→ **PROBLEM**: Output each record exactly as given. Leave out every picture.

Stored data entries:
^^^^^^^^
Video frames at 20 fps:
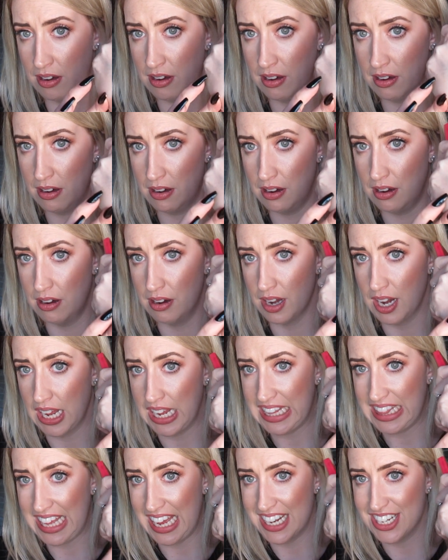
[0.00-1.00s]
Oh,
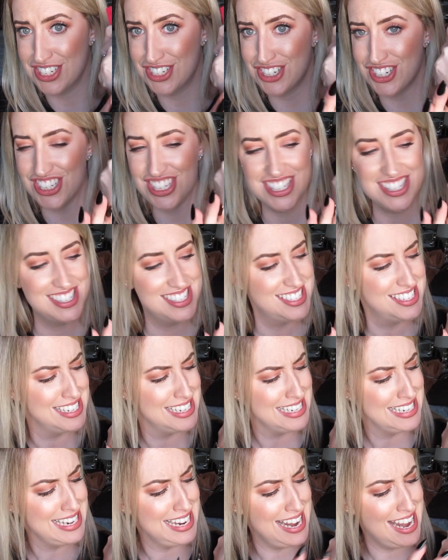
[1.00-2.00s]
like that just,
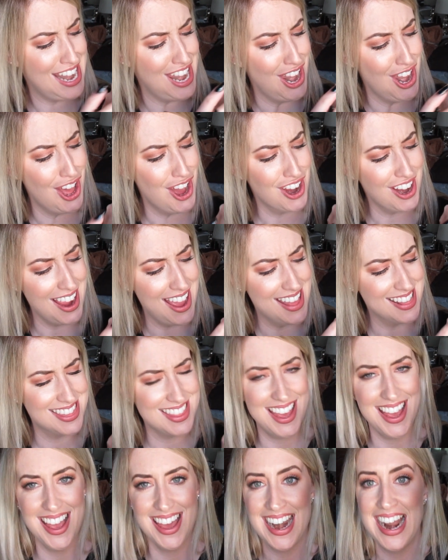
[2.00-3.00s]
look at
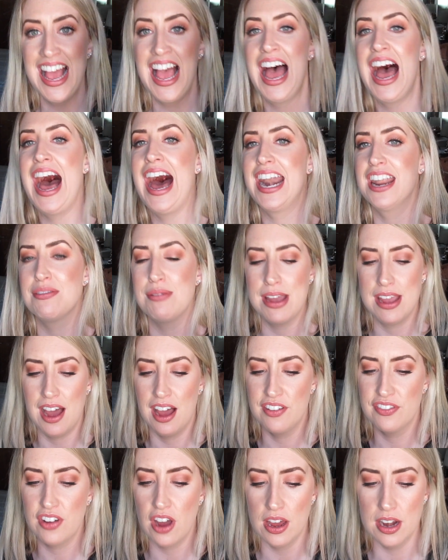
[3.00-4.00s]
that. Anyway,
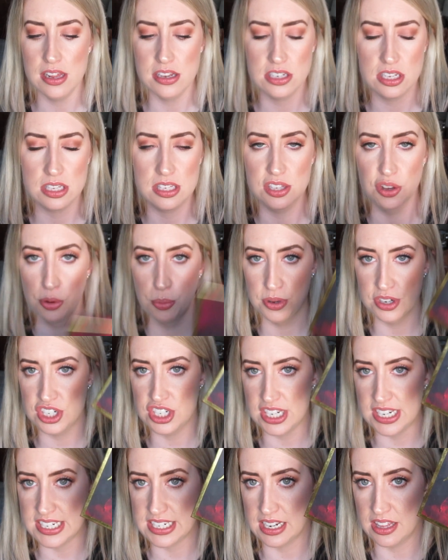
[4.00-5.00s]
I've gone into so
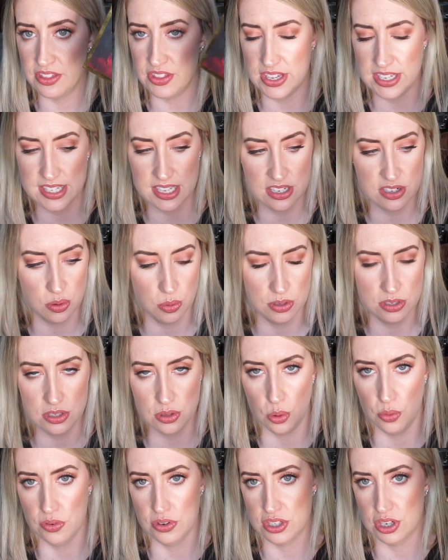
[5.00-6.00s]
much detail in this. I don't want
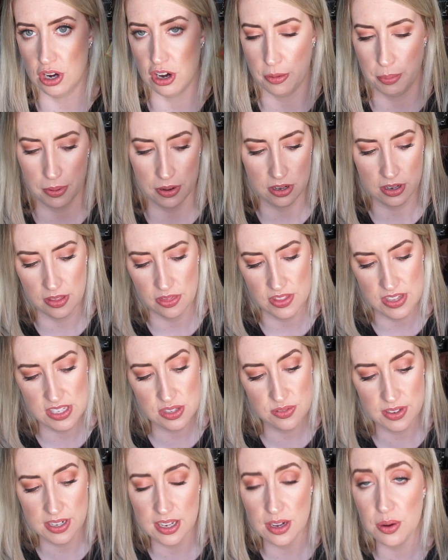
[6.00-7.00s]
to over talk about it in
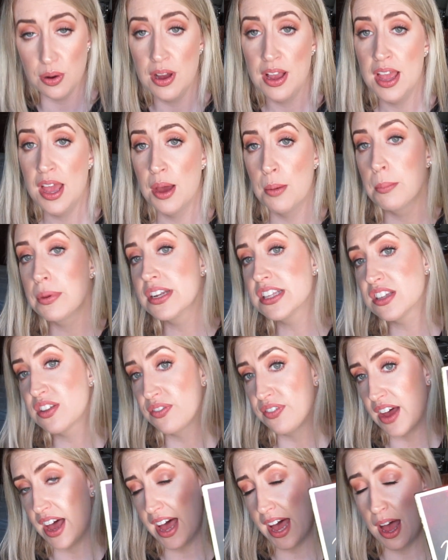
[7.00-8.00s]
this video, but it's
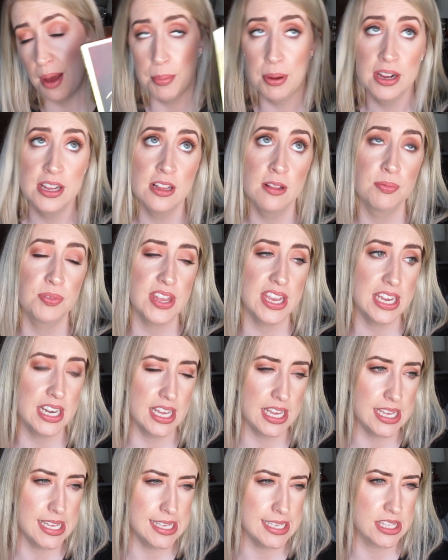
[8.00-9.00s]
fab.
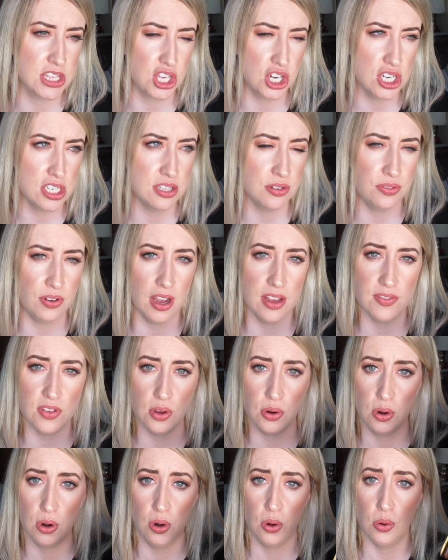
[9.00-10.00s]
It is 35
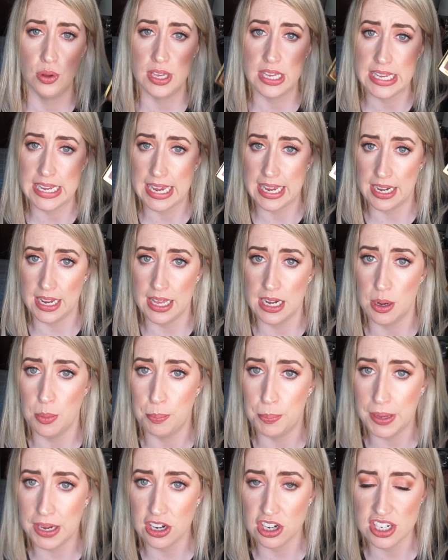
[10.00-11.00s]
euro. You can get it in a
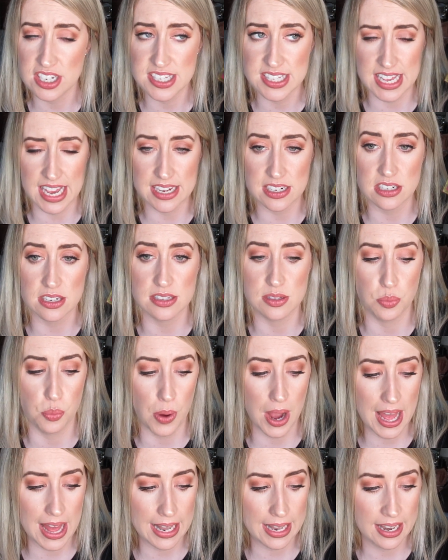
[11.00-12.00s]
bigger set as
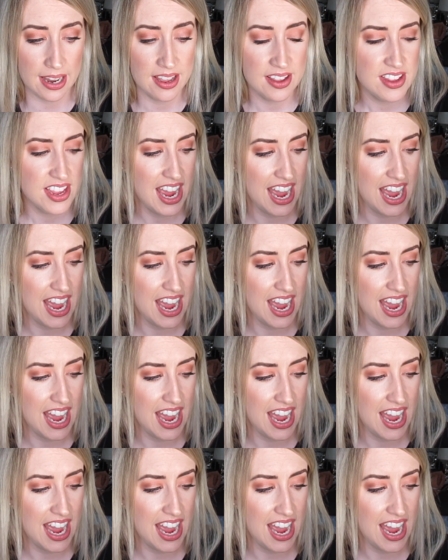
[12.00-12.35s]
well.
^^^^^^^^
→ **TASK SOLUTION**:
Video frames at 20 fps:
[0.00-1.00s]
Oh,
[1.00-2.00s]
like that just,
[2.00-3.00s]
look at
[3.00-4.00s]
that. Anyway,
[4.00-5.00s]
I've gone into so
[5.00-6.00s]
much detail in this. I don't want
[6.00-7.00s]
to over talk about it in
[7.00-8.00s]
this video, but it's
[8.00-9.00s]
fab.
[9.00-10.00s]
It is 35
[10.00-11.00s]
euro. You can get it in a
[11.00-12.00s]
bigger set as
[12.00-12.35s]
well.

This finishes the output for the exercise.